# Weather Big Data Contest 2021

### Yonsei University - Hyunjoo Kim, Jiwon Lim, Hyejin Eum

## Modeling (A part of training & validation process with 2011-2019 data)

The values of y are all recorded as 0 for 2020 data. The actual values were not provided.
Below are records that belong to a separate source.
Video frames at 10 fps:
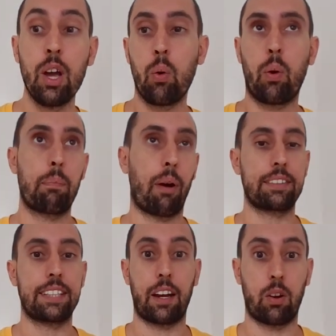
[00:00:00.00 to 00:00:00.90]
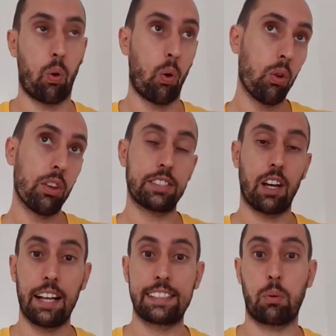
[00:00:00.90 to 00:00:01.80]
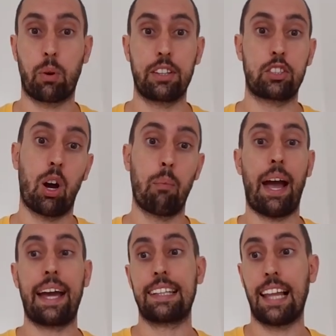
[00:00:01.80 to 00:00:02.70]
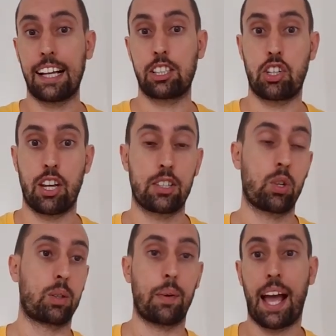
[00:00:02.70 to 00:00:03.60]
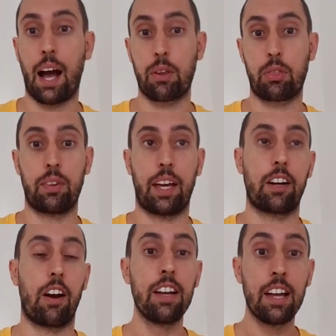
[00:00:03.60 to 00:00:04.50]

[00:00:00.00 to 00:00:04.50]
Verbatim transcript: We broke down all the sides that were in the top 8 last year and talked about how we thought they'd go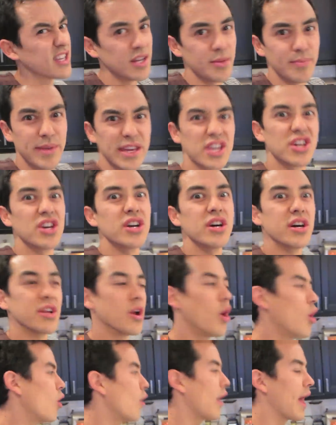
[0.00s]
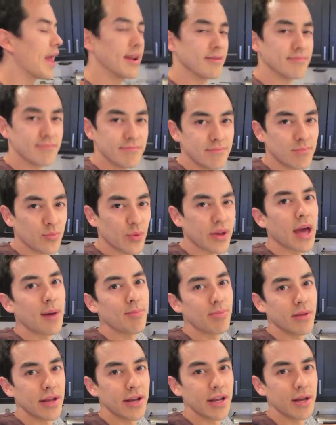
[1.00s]
gonna be good. Oh, and we
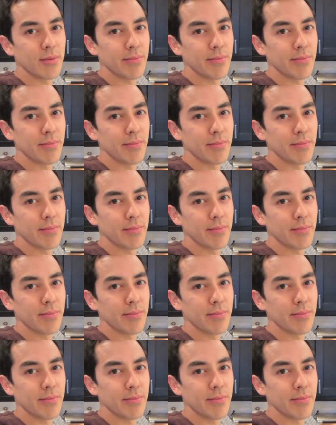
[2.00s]
got plenty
Data from 2011-2019 was used for presenting a part of training & validation process.

In [1]:
import pandas as pd
import numpy as np
import warnings
import sklearn.metrics
from matplotlib import font_manager, rc
from sklearn.preprocessing import MinMaxScaler
from sklearn.model_selection import train_test_split
from pandas import Series, DataFrame
from sklearn.metrics import confusion_matrix
from sklearn.metrics import accuracy_score

pd.set_option('display.max_columns', None)
pd.set_option('display.max_rows', None)
np.set_printoptions(threshold=np.inf)
warnings.filterwarnings(action='ignore')

In [2]:
# import data and min-max normalizing
data = pd.read_csv('data_210138.csv')
data.iloc[:,6:193] = MinMaxScaler().fit_transform(data.iloc[:,6:193])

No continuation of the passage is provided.